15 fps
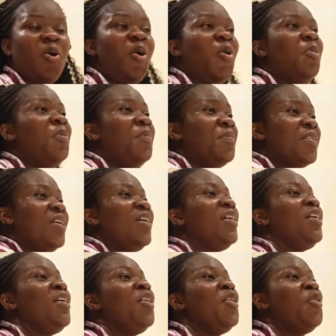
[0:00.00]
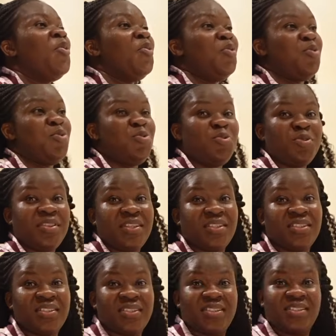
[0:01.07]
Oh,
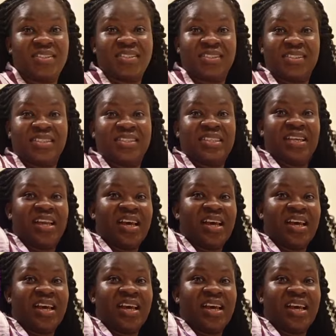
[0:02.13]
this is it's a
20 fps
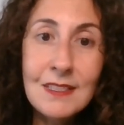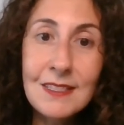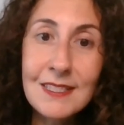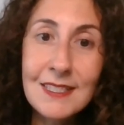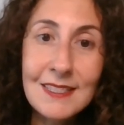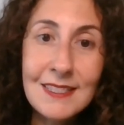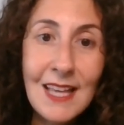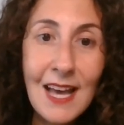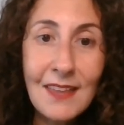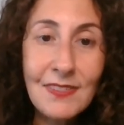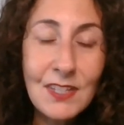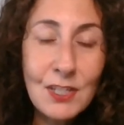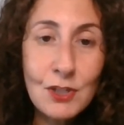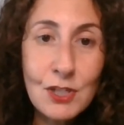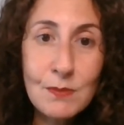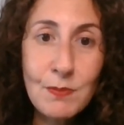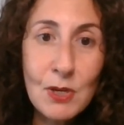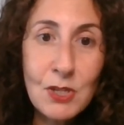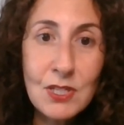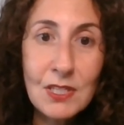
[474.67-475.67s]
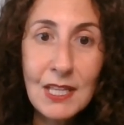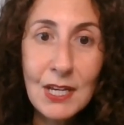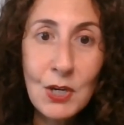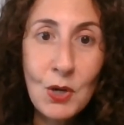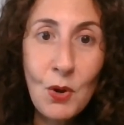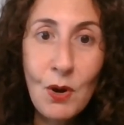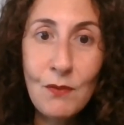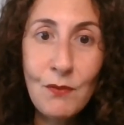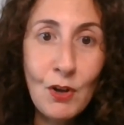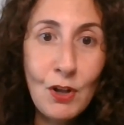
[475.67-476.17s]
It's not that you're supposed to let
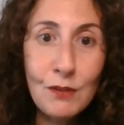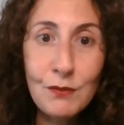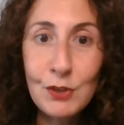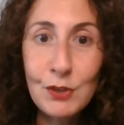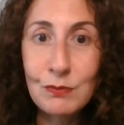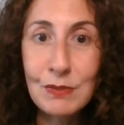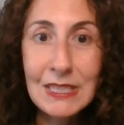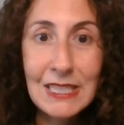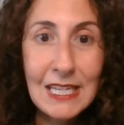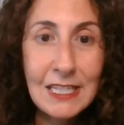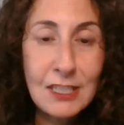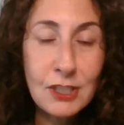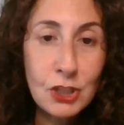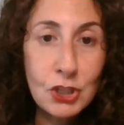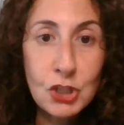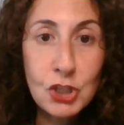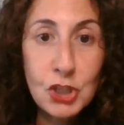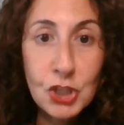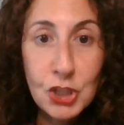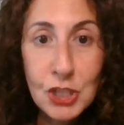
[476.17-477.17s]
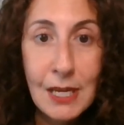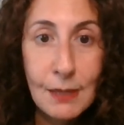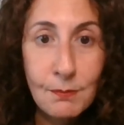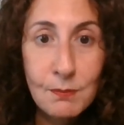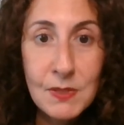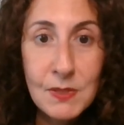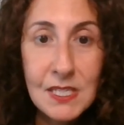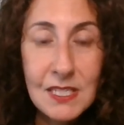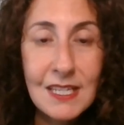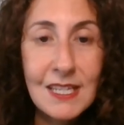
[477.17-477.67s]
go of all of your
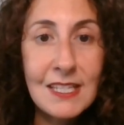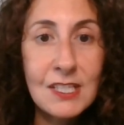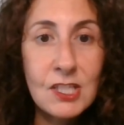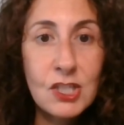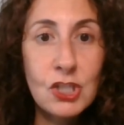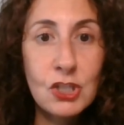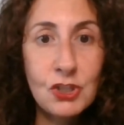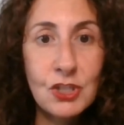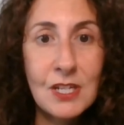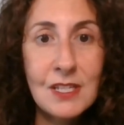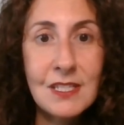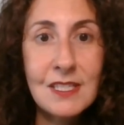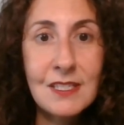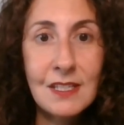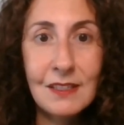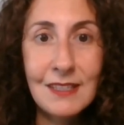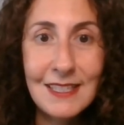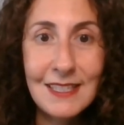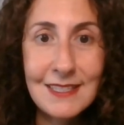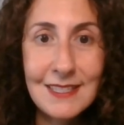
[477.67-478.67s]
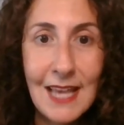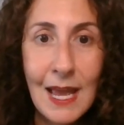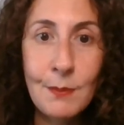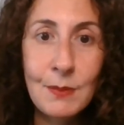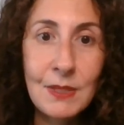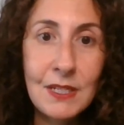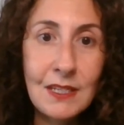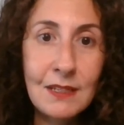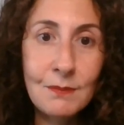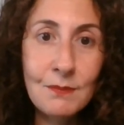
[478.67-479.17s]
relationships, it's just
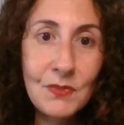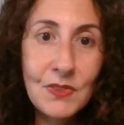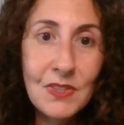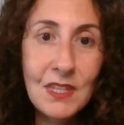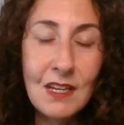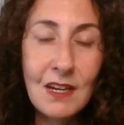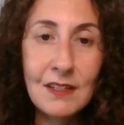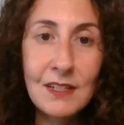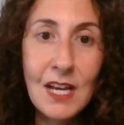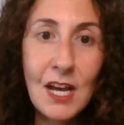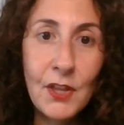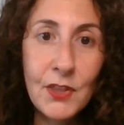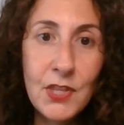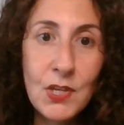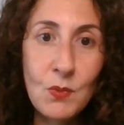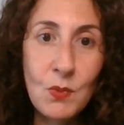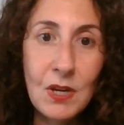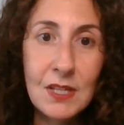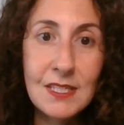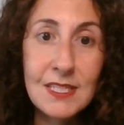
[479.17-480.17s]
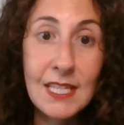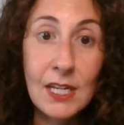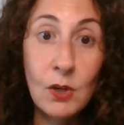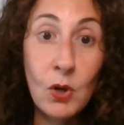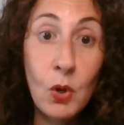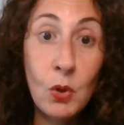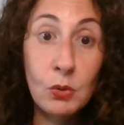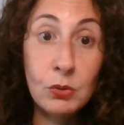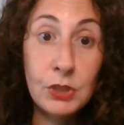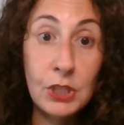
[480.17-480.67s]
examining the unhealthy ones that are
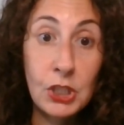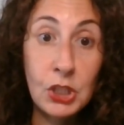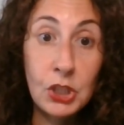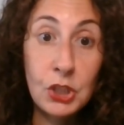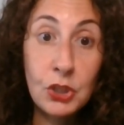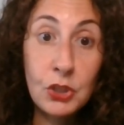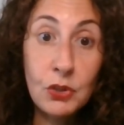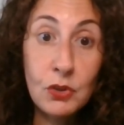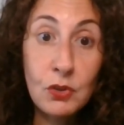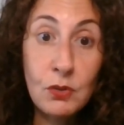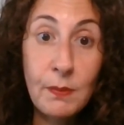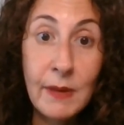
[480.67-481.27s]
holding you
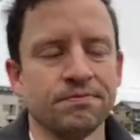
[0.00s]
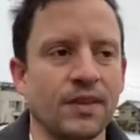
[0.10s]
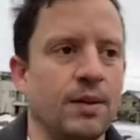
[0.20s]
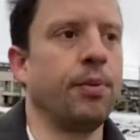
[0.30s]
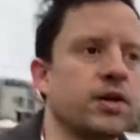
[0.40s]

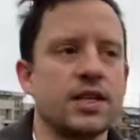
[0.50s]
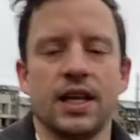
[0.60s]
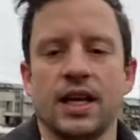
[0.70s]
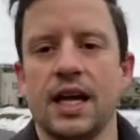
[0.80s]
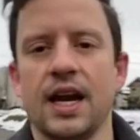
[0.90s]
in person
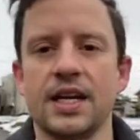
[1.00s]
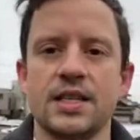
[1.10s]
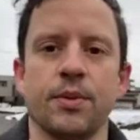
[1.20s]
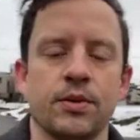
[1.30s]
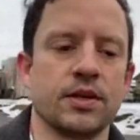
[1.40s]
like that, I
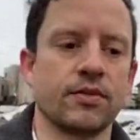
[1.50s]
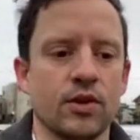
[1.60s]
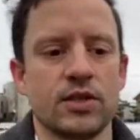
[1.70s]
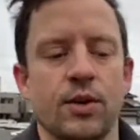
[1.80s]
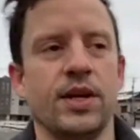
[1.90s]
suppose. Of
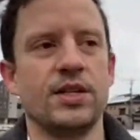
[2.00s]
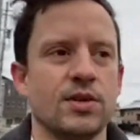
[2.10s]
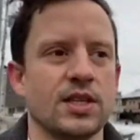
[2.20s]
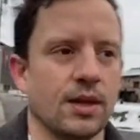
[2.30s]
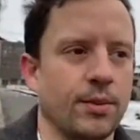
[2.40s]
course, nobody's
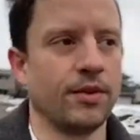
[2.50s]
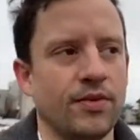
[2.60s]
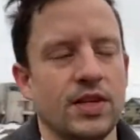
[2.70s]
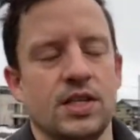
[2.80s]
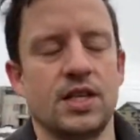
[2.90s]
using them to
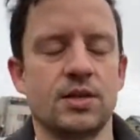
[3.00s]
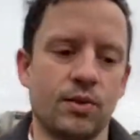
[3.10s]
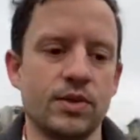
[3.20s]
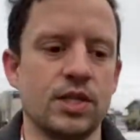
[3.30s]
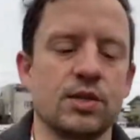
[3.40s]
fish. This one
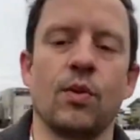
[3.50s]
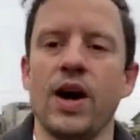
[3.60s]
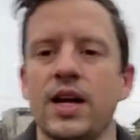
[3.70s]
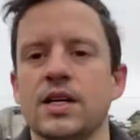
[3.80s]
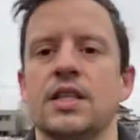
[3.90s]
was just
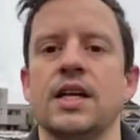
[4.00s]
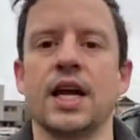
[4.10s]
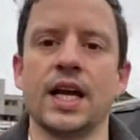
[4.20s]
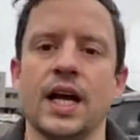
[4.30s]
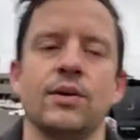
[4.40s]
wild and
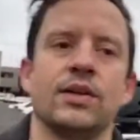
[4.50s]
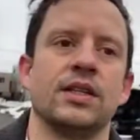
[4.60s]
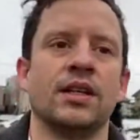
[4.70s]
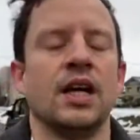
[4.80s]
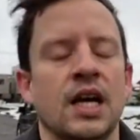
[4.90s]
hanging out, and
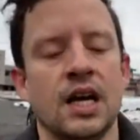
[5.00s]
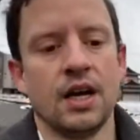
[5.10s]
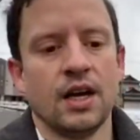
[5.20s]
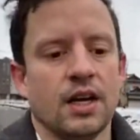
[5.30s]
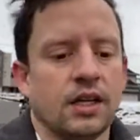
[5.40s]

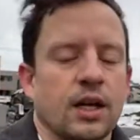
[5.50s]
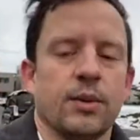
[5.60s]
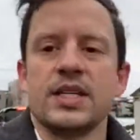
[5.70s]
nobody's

^^^^^^^^

(WORK REQUIRED) Copy the material verbatim. The pictures are not part of the copy.

(YOUR SOLUTION)
15 fps
[0:00.00]
[0:01.07]
Oh,
[0:02.13]
this is it's a
20 fps
[474.67-475.67s]
[475.67-476.17s]
It's not that you're supposed to let
[476.17-477.17s]
[477.17-477.67s]
go of all of your
[477.67-478.67s]
[478.67-479.17s]
relationships, it's just
[479.17-480.17s]
[480.17-480.67s]
examining the unhealthy ones that are
[480.67-481.27s]
holding you
[0.00s]
[0.10s]
[0.20s]
[0.30s]
[0.40s]

[0.50s]
[0.60s]
[0.70s]
[0.80s]
[0.90s]
in person
[1.00s]
[1.10s]
[1.20s]
[1.30s]
[1.40s]
like that, I
[1.50s]
[1.60s]
[1.70s]
[1.80s]
[1.90s]
suppose. Of
[2.00s]
[2.10s]
[2.20s]
[2.30s]
[2.40s]
course, nobody's
[2.50s]
[2.60s]
[2.70s]
[2.80s]
[2.90s]
using them to
[3.00s]
[3.10s]
[3.20s]
[3.30s]
[3.40s]
fish. This one
[3.50s]
[3.60s]
[3.70s]
[3.80s]
[3.90s]
was just
[4.00s]
[4.10s]
[4.20s]
[4.30s]
[4.40s]
wild and
[4.50s]
[4.60s]
[4.70s]
[4.80s]
[4.90s]
hanging out, and
[5.00s]
[5.10s]
[5.20s]
[5.30s]
[5.40s]

[5.50s]
[5.60s]
[5.70s]
nobody's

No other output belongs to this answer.